ASSIGNED TASK:
Reproduce all the data exactly, without pictures.

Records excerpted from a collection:

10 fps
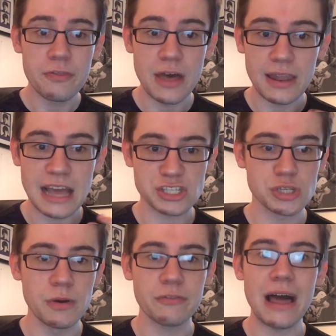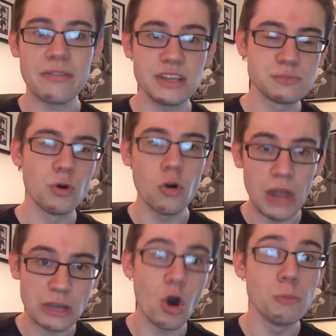that like some of like these more
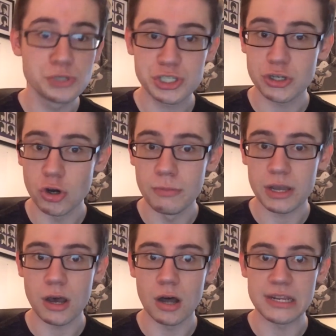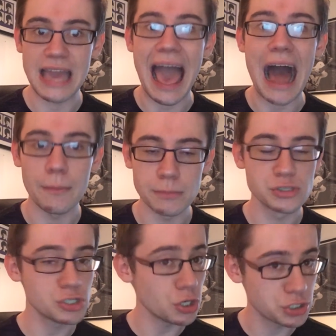like obscure McCartney
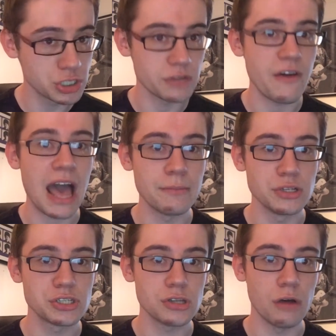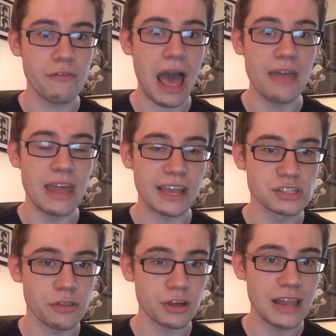albums such as Fireman stuff and like
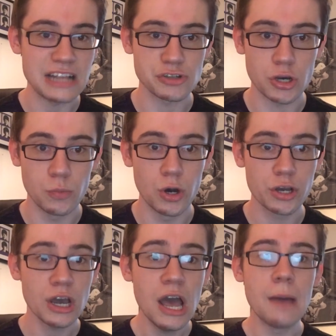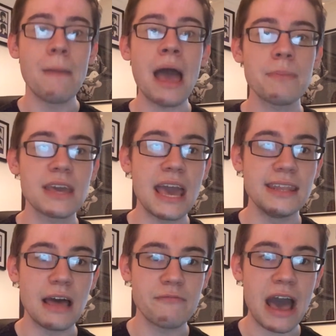his other classical work might be
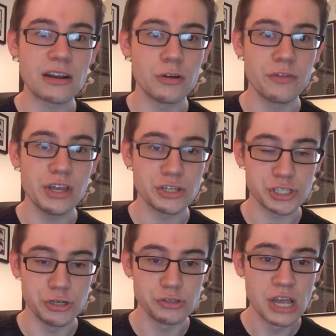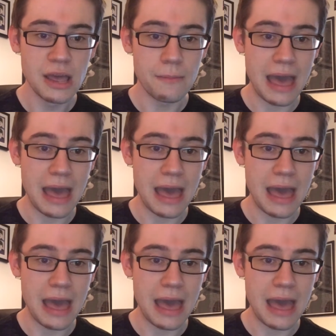getting like vinyl reissues.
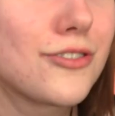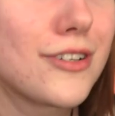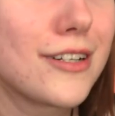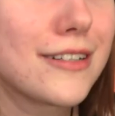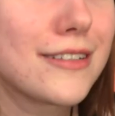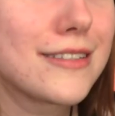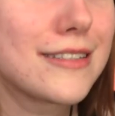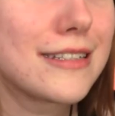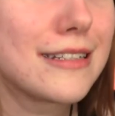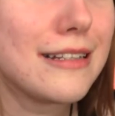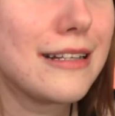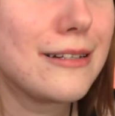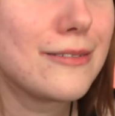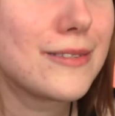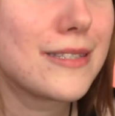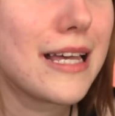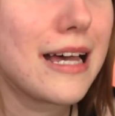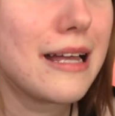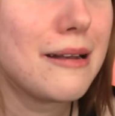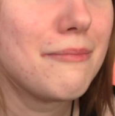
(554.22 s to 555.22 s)
Still
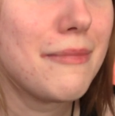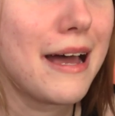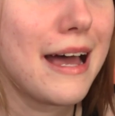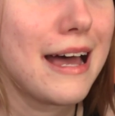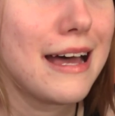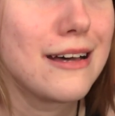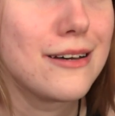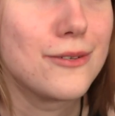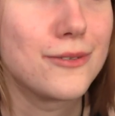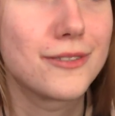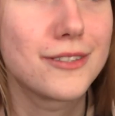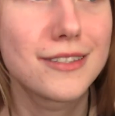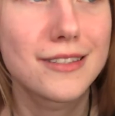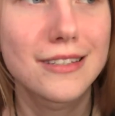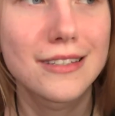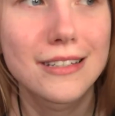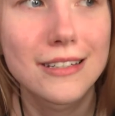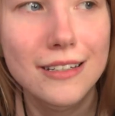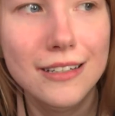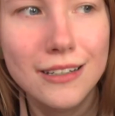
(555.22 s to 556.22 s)
outside my house.
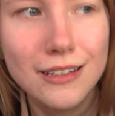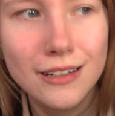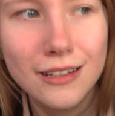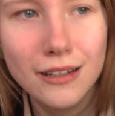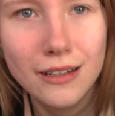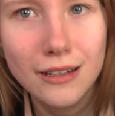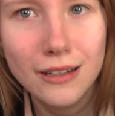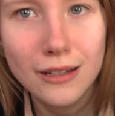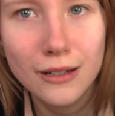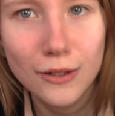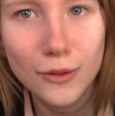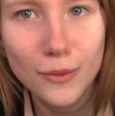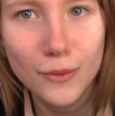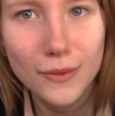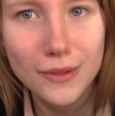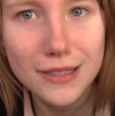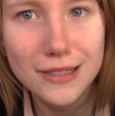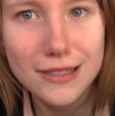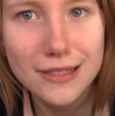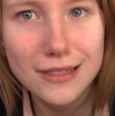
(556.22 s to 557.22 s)

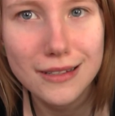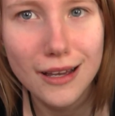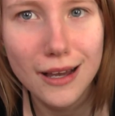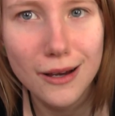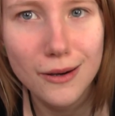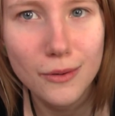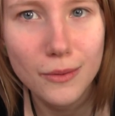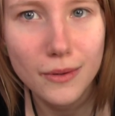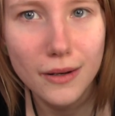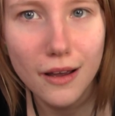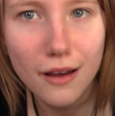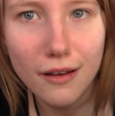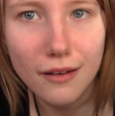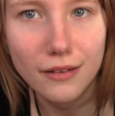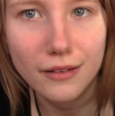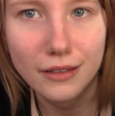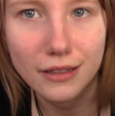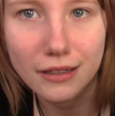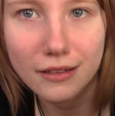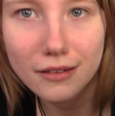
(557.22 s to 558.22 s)
What's going
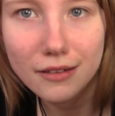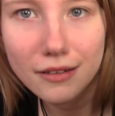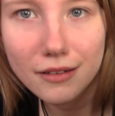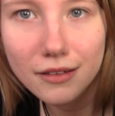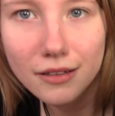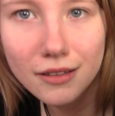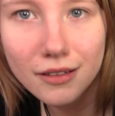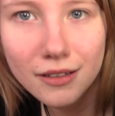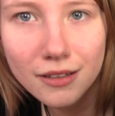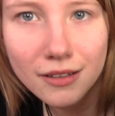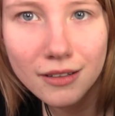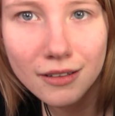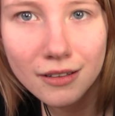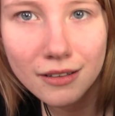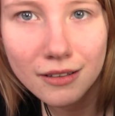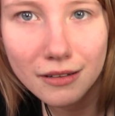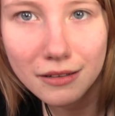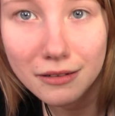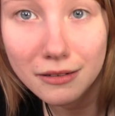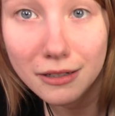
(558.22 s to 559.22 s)
on here?
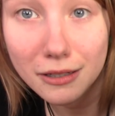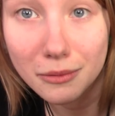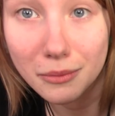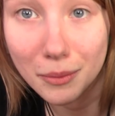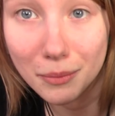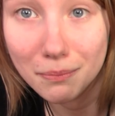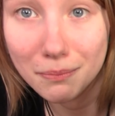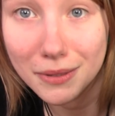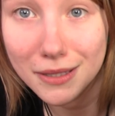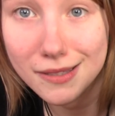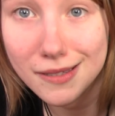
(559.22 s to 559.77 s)
I don't know, but peace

RESULT BELOW:
10 fps
that like some of like these more
like obscure McCartney
albums such as Fireman stuff and like
his other classical work might be
getting like vinyl reissues.
(554.22 s to 555.22 s)
Still
(555.22 s to 556.22 s)
outside my house.
(556.22 s to 557.22 s)

(557.22 s to 558.22 s)
What's going
(558.22 s to 559.22 s)
on here?
(559.22 s to 559.77 s)
I don't know, but peace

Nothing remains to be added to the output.